Datasets for Natural Language Processing

By Jason Brownlee on August 14, 2020 in Deep Learning for Natural Language Processing 68

You need datasets to practice on when getting started with deep learning for natural language processing tasks.

It is better to use small datasets that you can download quickly and do not take too long to fit models. Further, it is also helpful to use standard datasets that are well understood and widely used so that you can compare your results to see if you are making progress.

In this post, you will discover a suite of standard datasets for natural language processing tasks that you can use when getting started with deep learning.

Overview

This post is divided into 7 parts; they are:

Text Classification
Language Modeling
Image Captioning
Machine Translation
Question Answering
Speech Recognition
Document Summarization

I have tried to provide a mixture of datasets that are popular for use in academic papers that are modest in size.

Almost all datasets are freely available for download today.

If your favorite dataset is not listed or you think you know of a better dataset that should be listed, please let me know in the comments below.
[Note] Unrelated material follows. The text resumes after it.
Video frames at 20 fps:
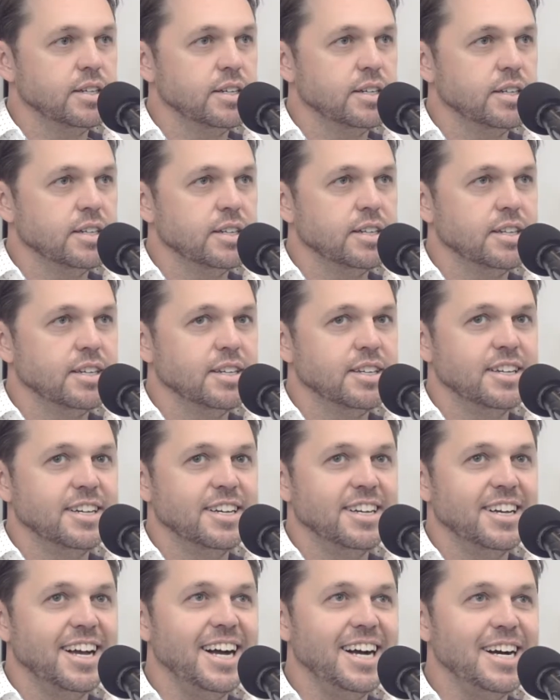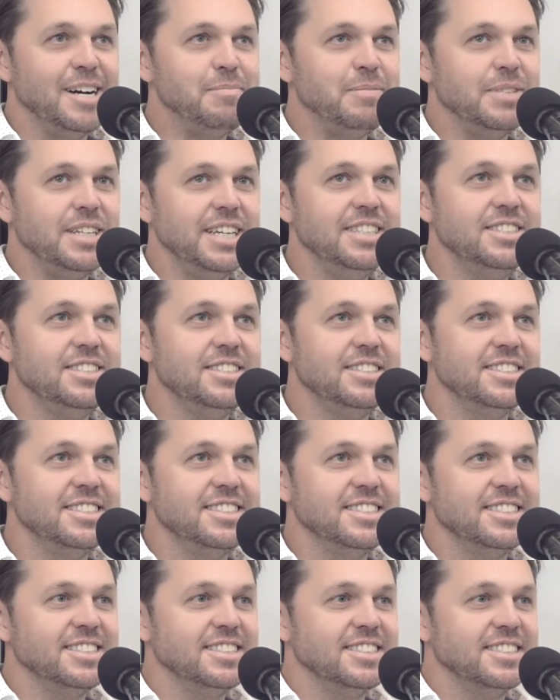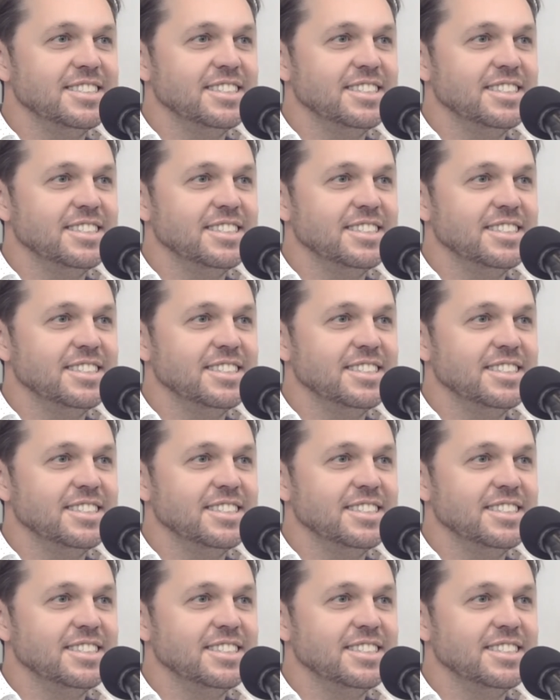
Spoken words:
for you. It's a 10-year journey.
Kick-start your project with my new book Deep Learning for Natural Language Processing, including step-by-step tutorials and the Python source code files for all examples.

Let’s get started.

Datasets for Natural Language Processing
Photo by Grant, some rights reserved.

1. Text Classification

Text classification refers to labeling sentences or documents, such as email spam classification and sentiment analysis.

Below are some good beginner text classification datasets.
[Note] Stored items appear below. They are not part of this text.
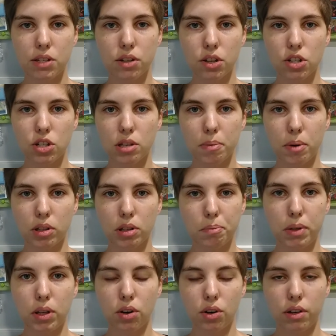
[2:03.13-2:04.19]
it's not just about the
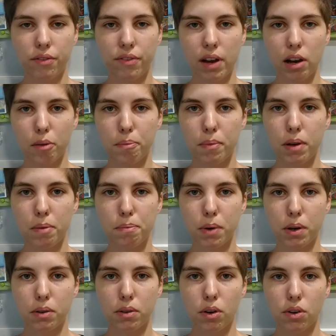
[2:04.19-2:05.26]
Bitcoin development,
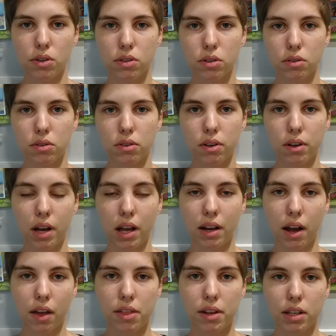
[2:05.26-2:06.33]
but also, and
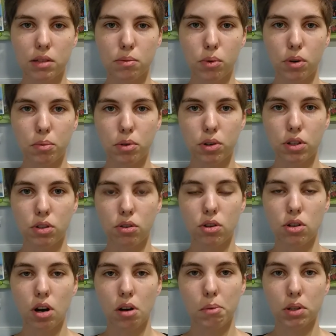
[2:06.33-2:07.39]
I think it's more important to
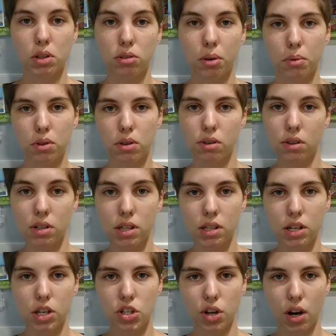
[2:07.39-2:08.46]
talk about cryptocurrencies
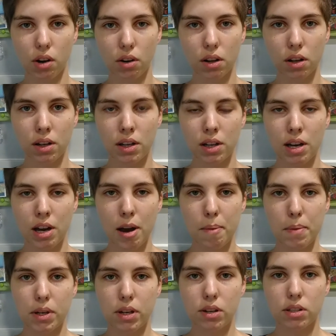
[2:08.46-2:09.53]
in general,
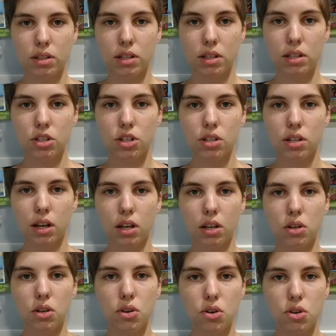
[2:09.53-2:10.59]
because this is just like a
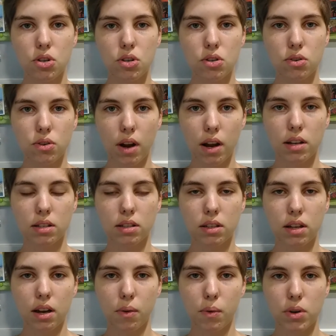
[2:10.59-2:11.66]
huge trend
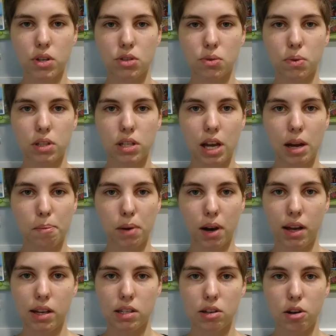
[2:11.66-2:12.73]
which will take
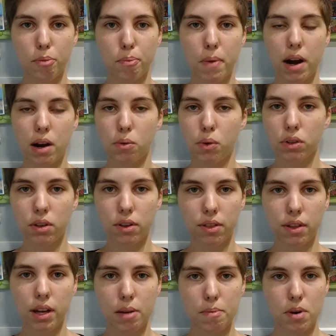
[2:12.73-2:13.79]
place no matter what you
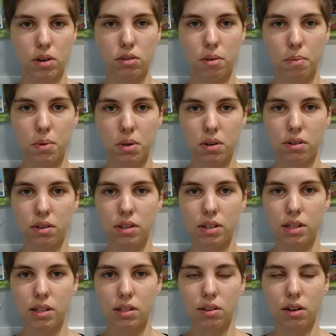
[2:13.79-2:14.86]
think about
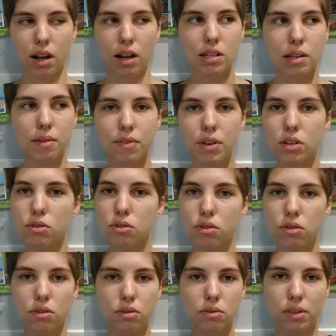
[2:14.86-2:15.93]
cryptocurrencies. So that is something
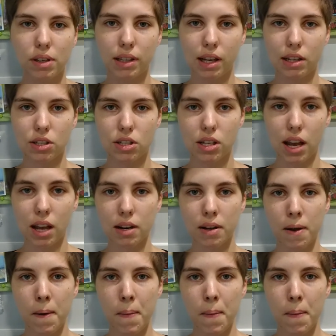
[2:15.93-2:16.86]
to really understand.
Reuters Newswire Topic Classification (Reuters-21578). A collection of news documents that appeared on Reuters in 1987 indexed by categories. Also see RCV1, RCV2 and TRC2.
IMDB Movie Review Sentiment Classification (stanford). A collection of movie reviews from the website imdb.com and their positive or negative sentiment.
News Group Movie Review Sentiment Classification (cornell). A collection of movie reviews from the website imdb.com and their positive or negative sentiment.

For more, see the post:

Datasets for single-label text categorization.

2. Language Modeling

Language modeling involves developing a statistical model for predicting the next word in a sentence or next letter in a word given whatever has come before. It is a pre-cursor task in tasks like speech recognition and machine translation.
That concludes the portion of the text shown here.